Reviewed by Ellyn Ruthstrom
Raise your hand if you’ve ever picked up a dating advice book for women who date women and somewhere in chapter one you somehow realize your bi-ness is not being acknowledged and it may even be mentioned negatively. Yeah, me too. The great news is that Ask a Queer Chick (Plume, 2016) is the best dating book for bi women that you will ever find!
Having the term “queer” in the title may be the first hint that the advice will come from a younger generation of inclusiveness. And then knowing that Lindsay King-Miller is a b-girl really helps to assuage any fear that you’ll have to wade through the usual casual biphobia that can pop up in such spaces. King-Miller started Ask a Queer Chick on The Hairpin website in 2011 (you can still find some of the older pieces there), and you can now find her column at fusion.net.
So what does a queer chick need to know these days? Lots of the same things we’ve needed for the last few decades: how to come out, how to find other queer folks, sex tips, and advice on breaking up. The first two-thirds of the book offers a lot of sensible advice on all these topics, such as succinct coming out tips: “First, tell them what you call yourself. Next, tell them what that means. Then, tell them what’s going to change. Finally, tell them how you expect them to behave.” After that, she offers a couple possible scripts for you to use from this strategy.
And, with her awesome perspective, King-Miller adds some insights about why coming out as bi is distinctive. Some people don’t believe you, others you end up having to come out to multiple times, and still others don’t understand that your orientation isn’t about the sex or gender of your current partner. In a wonderfully witty way, King-Miller explains how we have to deal with bi invisibility: “I wish I could tell you there’s a way around it, but frankly, your best bet is to be prepared to gently, but firmly, correct people for the rest of your life or until the heat death of the universe, whichever comes first.”
Indirectly referencing the Klein Scale of sexual orientation, she writes, “Your orientation isn’t just your history, it’s your wishes and desires as well. You can be queer if you’ve never kissed a girl; you can be bisexual if you’ve dated only one gender; you can be asexual if you’ve had sex.” How refreshing! Her writing is also trans-inclusive, so yet another plus.
When she advises about dating, I found her tips on red flags to look out for to be spot on. Watch out for women who hate all their exes. Don’t date someone all your friends loathe. Don’t stick around people who persuade you to do things you don’t want to do. Scary tempers are a no-no. And a few more that I’ll leave you to find out by reading the book.

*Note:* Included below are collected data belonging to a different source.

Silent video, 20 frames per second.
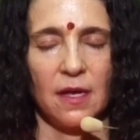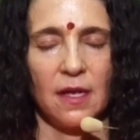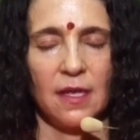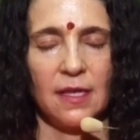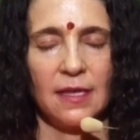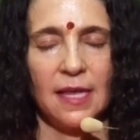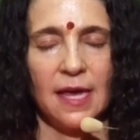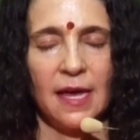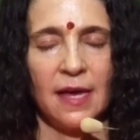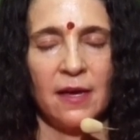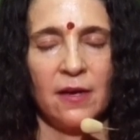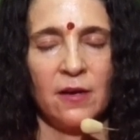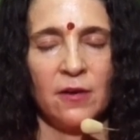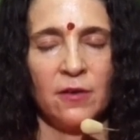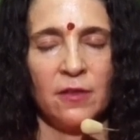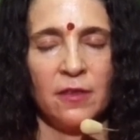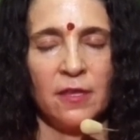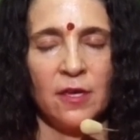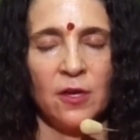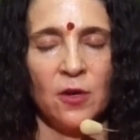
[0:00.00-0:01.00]

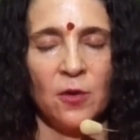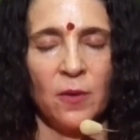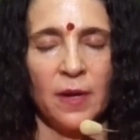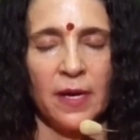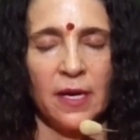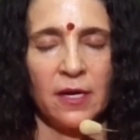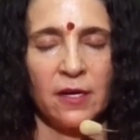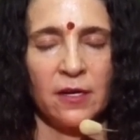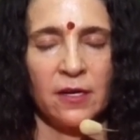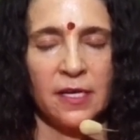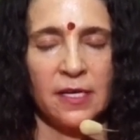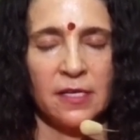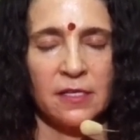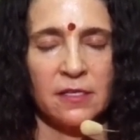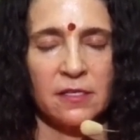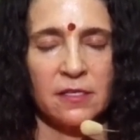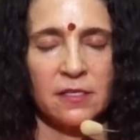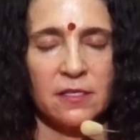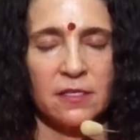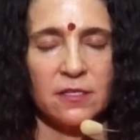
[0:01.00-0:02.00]
Allow the
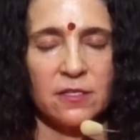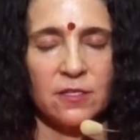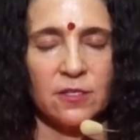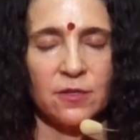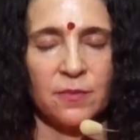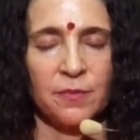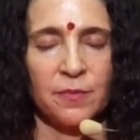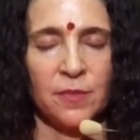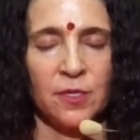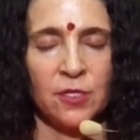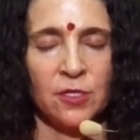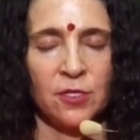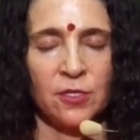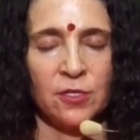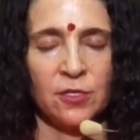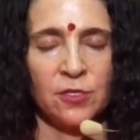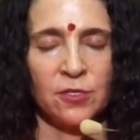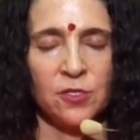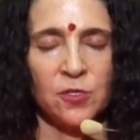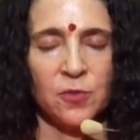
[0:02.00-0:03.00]
awareness to
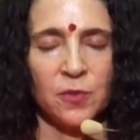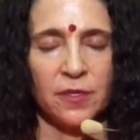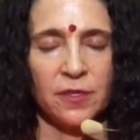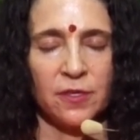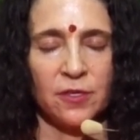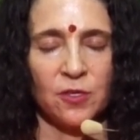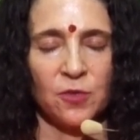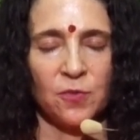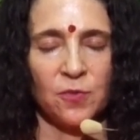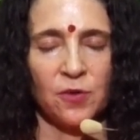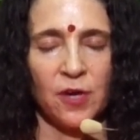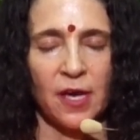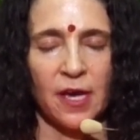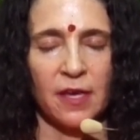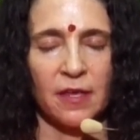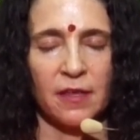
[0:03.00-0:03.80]
merge with your breath.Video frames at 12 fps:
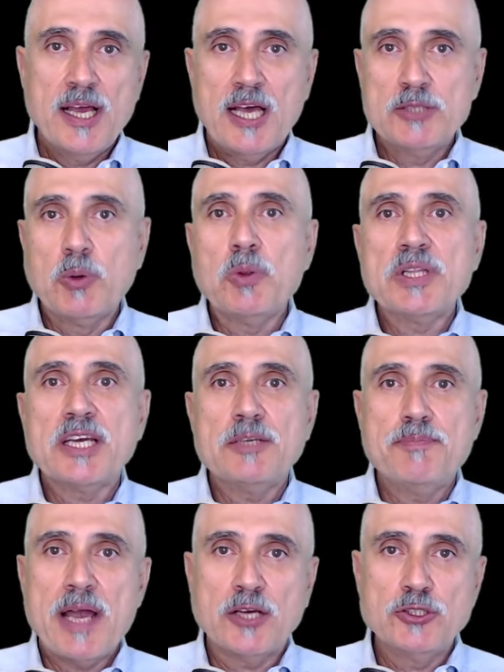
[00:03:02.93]
and we will
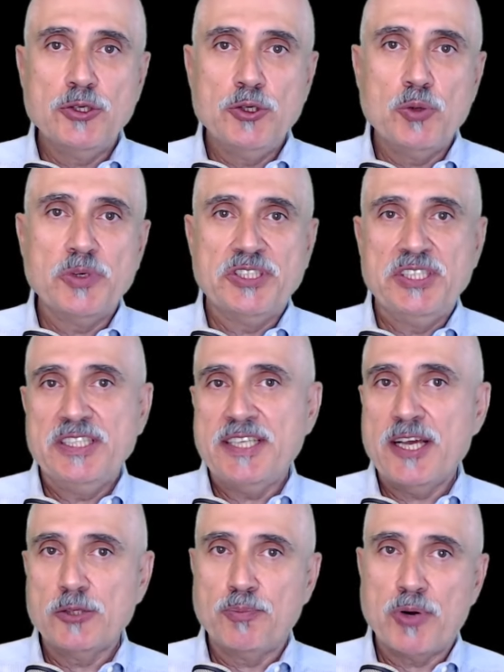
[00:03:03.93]
get back to you with
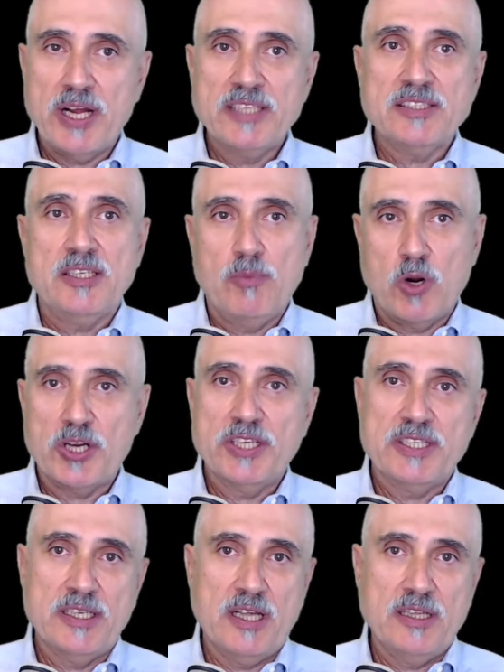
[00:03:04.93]
detailed price and
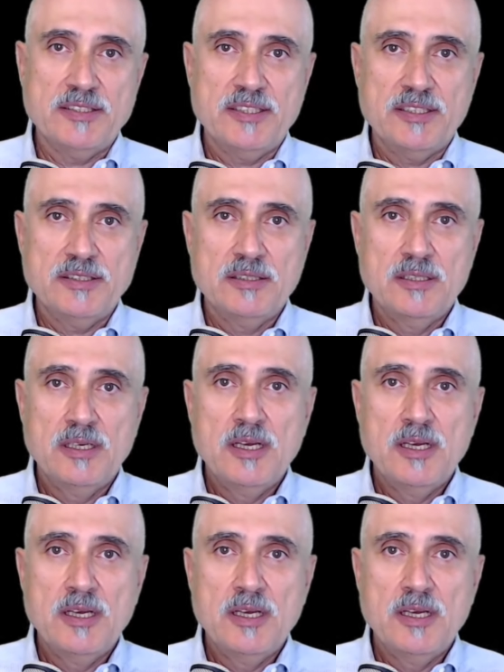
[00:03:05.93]
market analysis.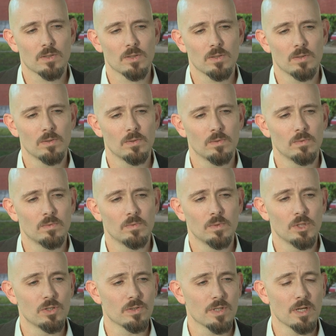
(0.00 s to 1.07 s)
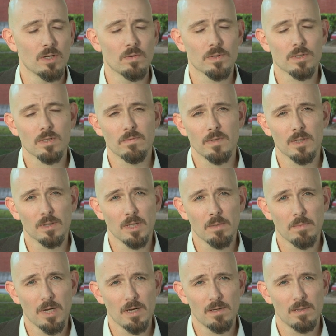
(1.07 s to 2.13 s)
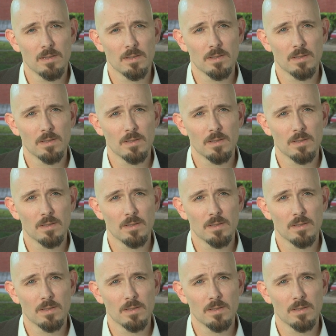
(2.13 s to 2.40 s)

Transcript: So, would you say you were severely impaired?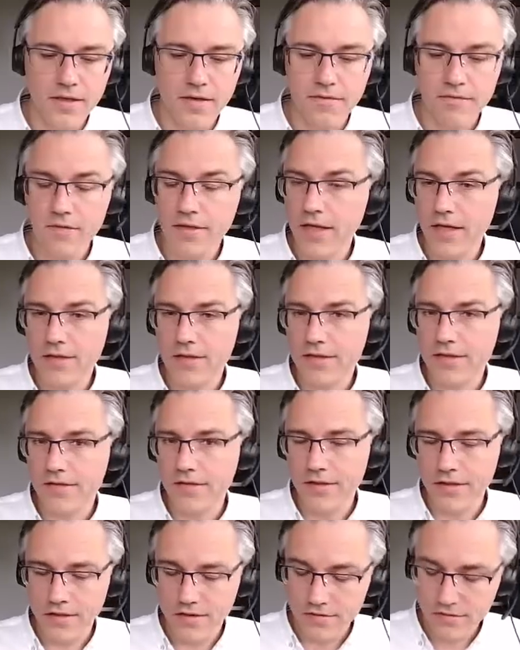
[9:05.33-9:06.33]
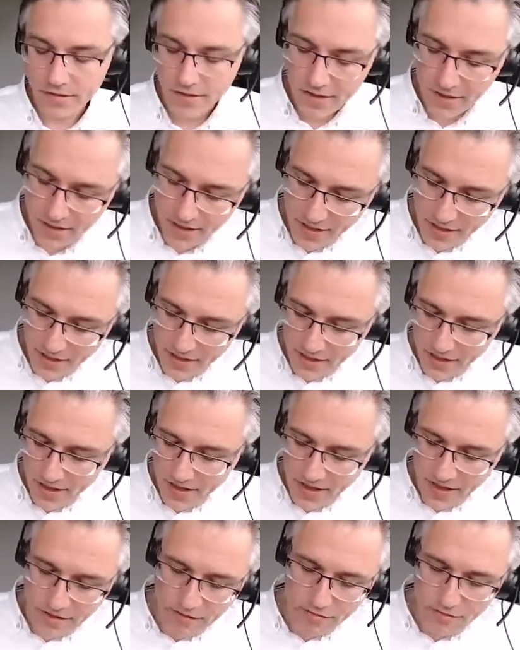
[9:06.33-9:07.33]
debt.
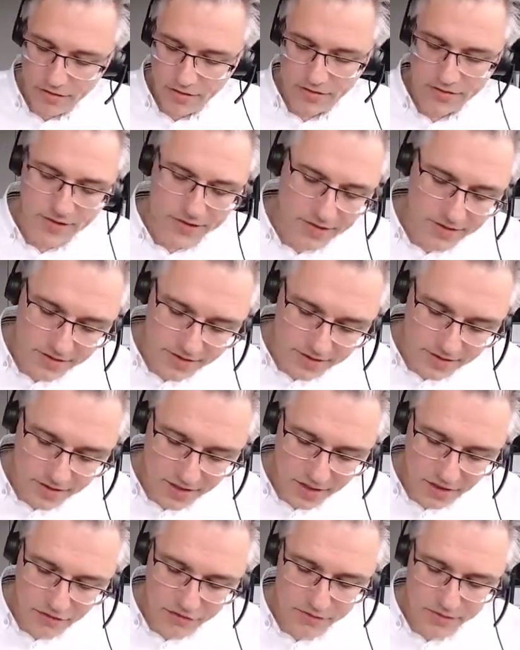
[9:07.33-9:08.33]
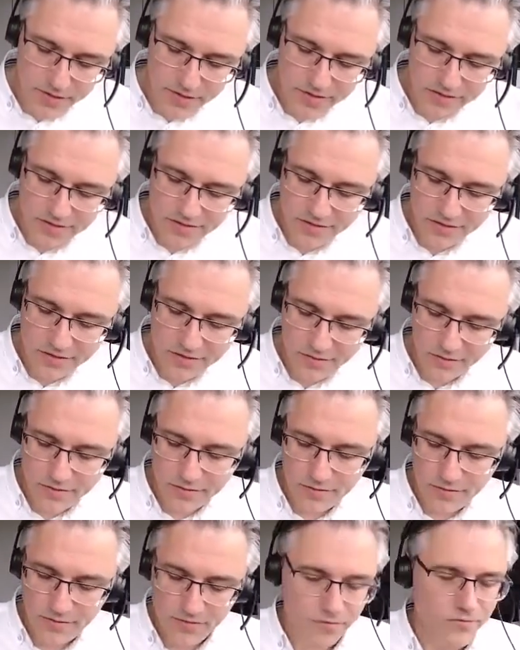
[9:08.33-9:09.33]
How likely is the government
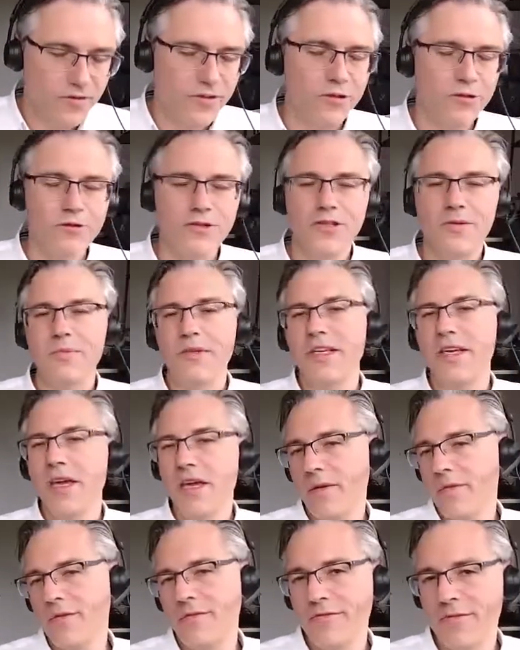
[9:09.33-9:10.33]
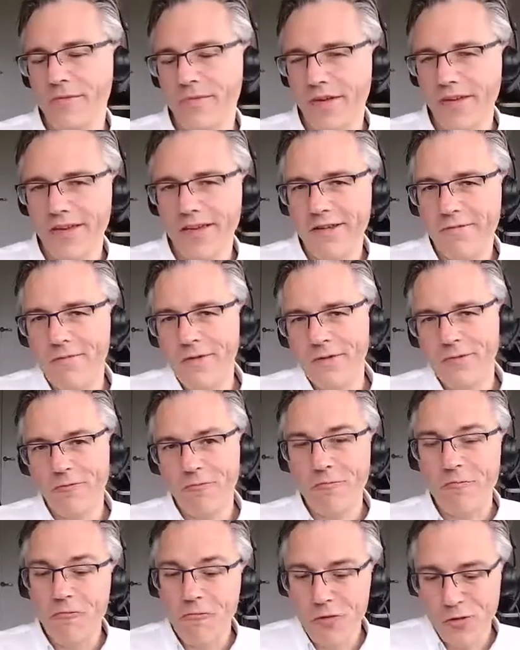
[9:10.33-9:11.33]
to not just be able to pay, but
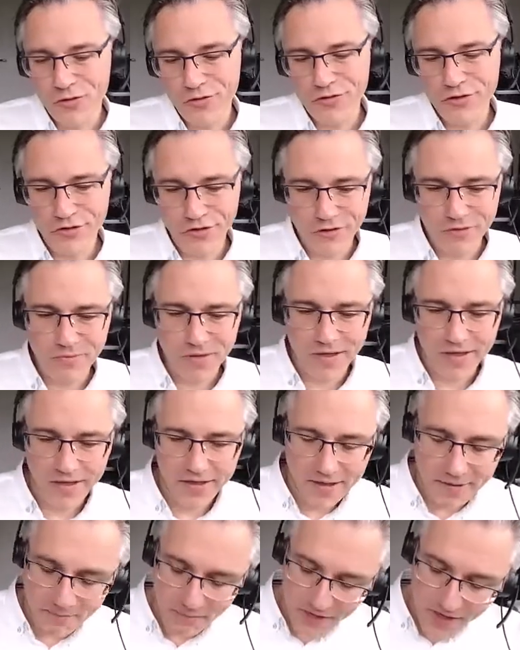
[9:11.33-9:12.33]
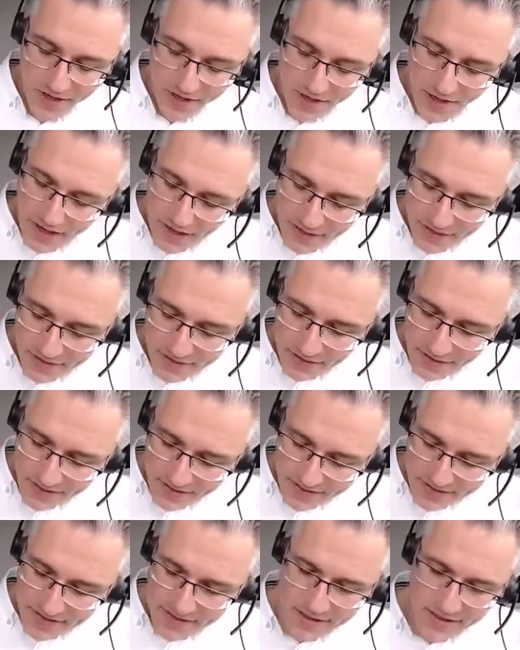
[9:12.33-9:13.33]
want to pay? And
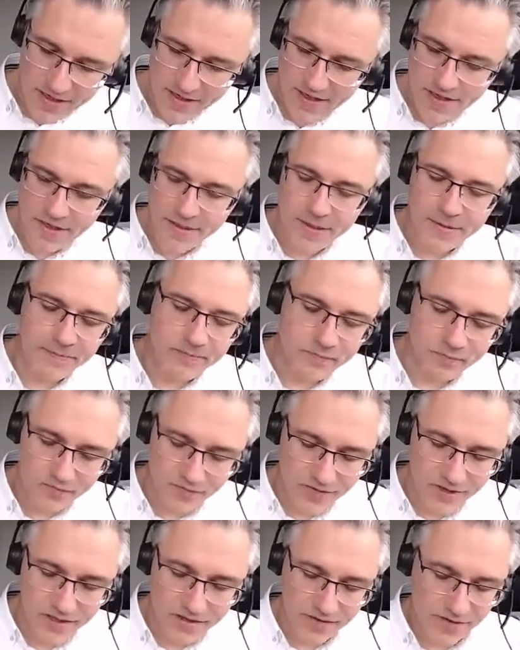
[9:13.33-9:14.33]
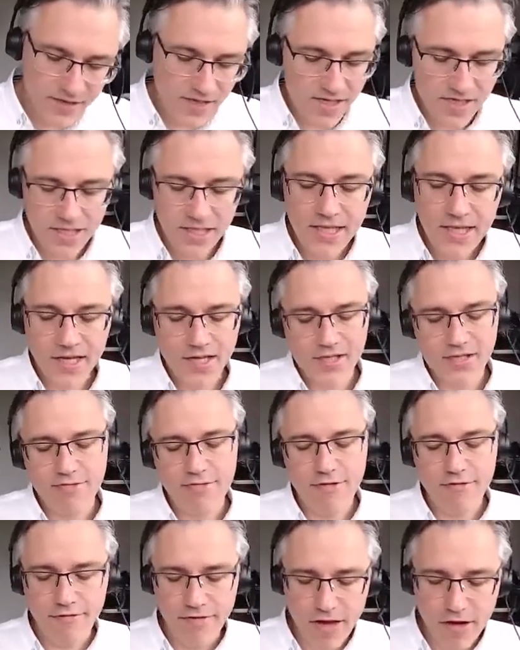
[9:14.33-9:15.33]
this links to
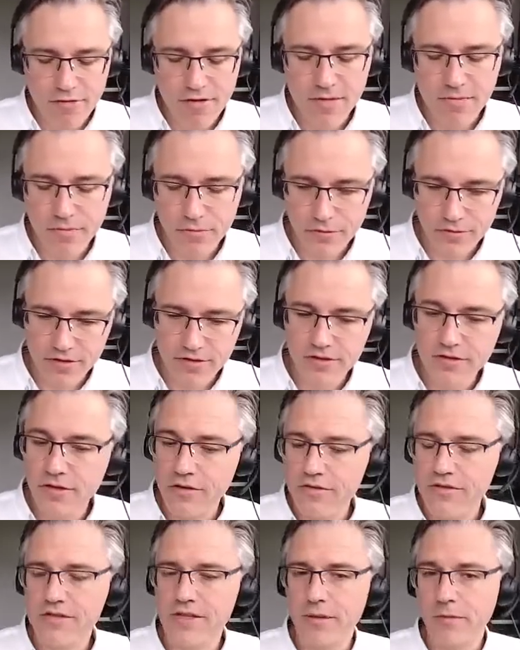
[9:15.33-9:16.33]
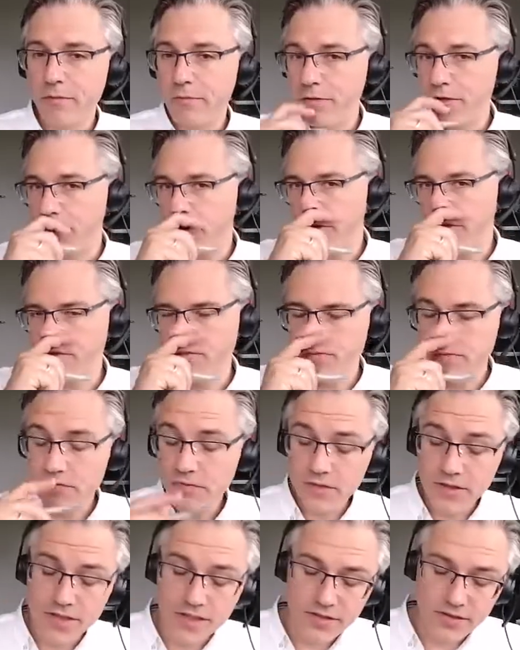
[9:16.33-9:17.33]
a very important concept which you
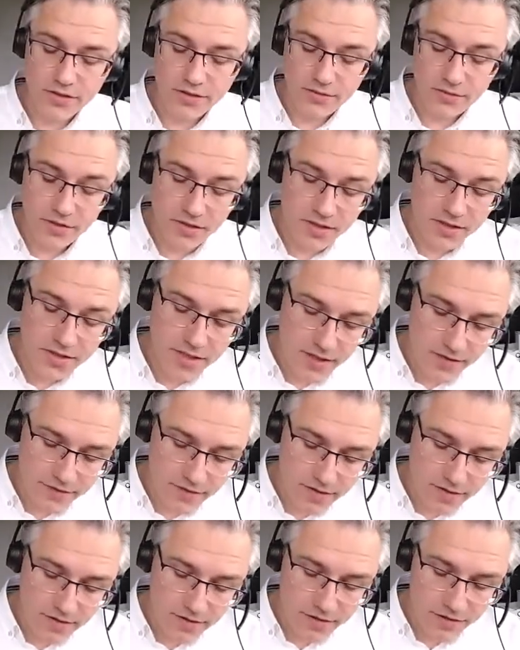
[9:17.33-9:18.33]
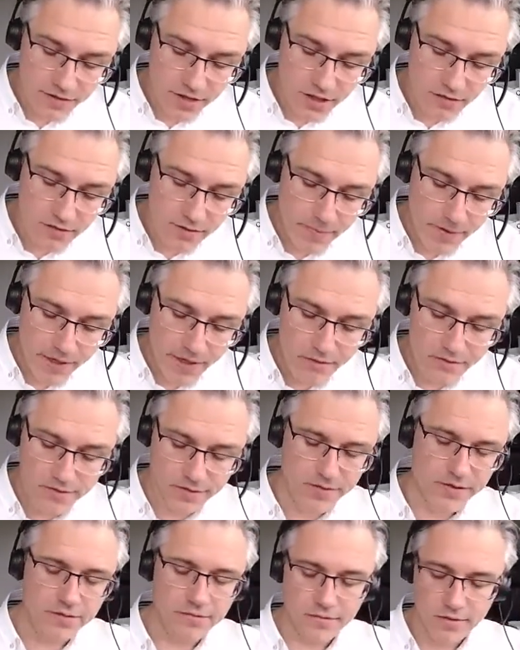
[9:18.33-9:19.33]
need to definitely know about,
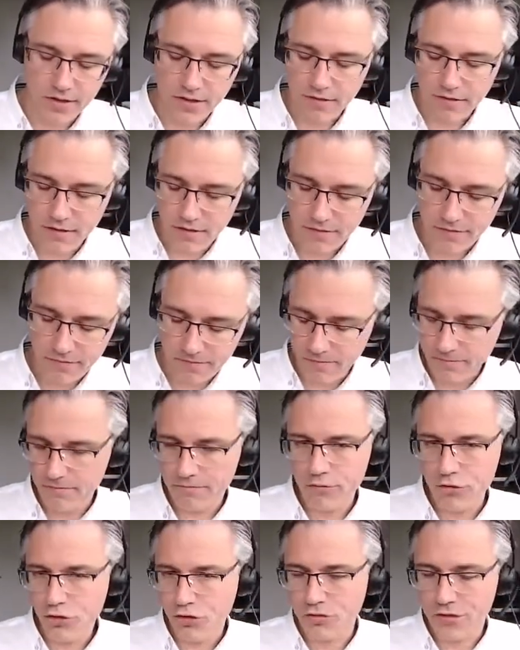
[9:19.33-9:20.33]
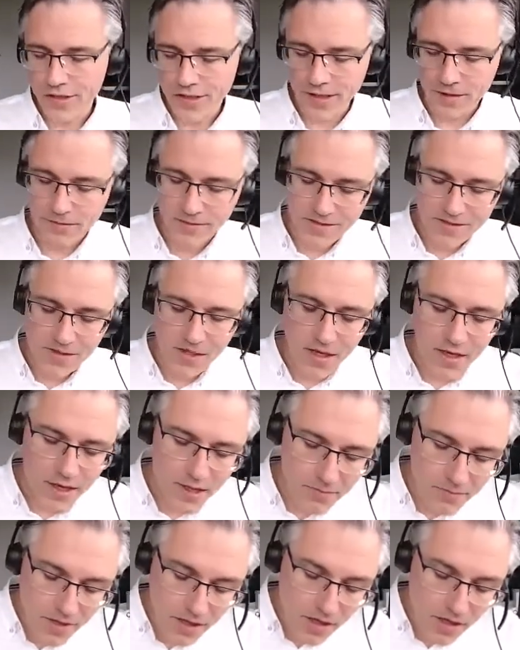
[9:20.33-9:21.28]
and kind of jot down this name,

The breakup chapter has all sorts of excellent advice on how to make your decision, how to make the plan to move out, and how to move on emotionally. Best tip ever: Put all the sentimental trinkets and photos, etc., into a box and seal it. Don’t open it for at least six months.
And guess what? There is a whole chapter on being bi+! I’ll just give you a few subheads so you know what to expect: There’s No Such Things as Bi Privilege, Everyone Gets a Gold Star, and The Problem with “Born This Way.” And the best damn thing about this chapter is the last paragraph, which concludes: “If we want strength in numbers, we’ve got to stop prioritizing the needs of monosexual gays and lesbians over the needs of the rest of the community. We’re all here, we’re all queer, and it’s time to get used to each other – and start working together to take over the world.”
Chapter seven is for straight allies, so you can hand it to a friend or family member with a bookmark and let them know you’d consider it a positive step if they read it. Chapter eight deals with discrimination and how to deal with family rejection, workplace harassment or closeting, partner violence and other challenges of being part of the LGBTQ community.
Chapter nine covers marriage and why just because we can get married doesn’t mean we should. Snap! Plenty of people, of all orientations, have no interest in marriage and it’s nice to have that acknowledged. It’s a necessity to have equality of marriage rights—and thankfully we have it now—but King-Miller makes the strong point that marriage is not the endpoint. There are other rights to work for and blending into hetero-normative models is not for everyone.
King-Miller has a delightfully intelligent and irreverent style of writing. Her humor keeps the pages flying by, but the advice is solid and meaningful. It’s much more than an advice book, too, so if you are a newbie to queer culture it’s a fun way to learn the lingo and the secret handshake. Oh, you didn’t know about that?
Ellyn Ruthstrom is feminist as fuck.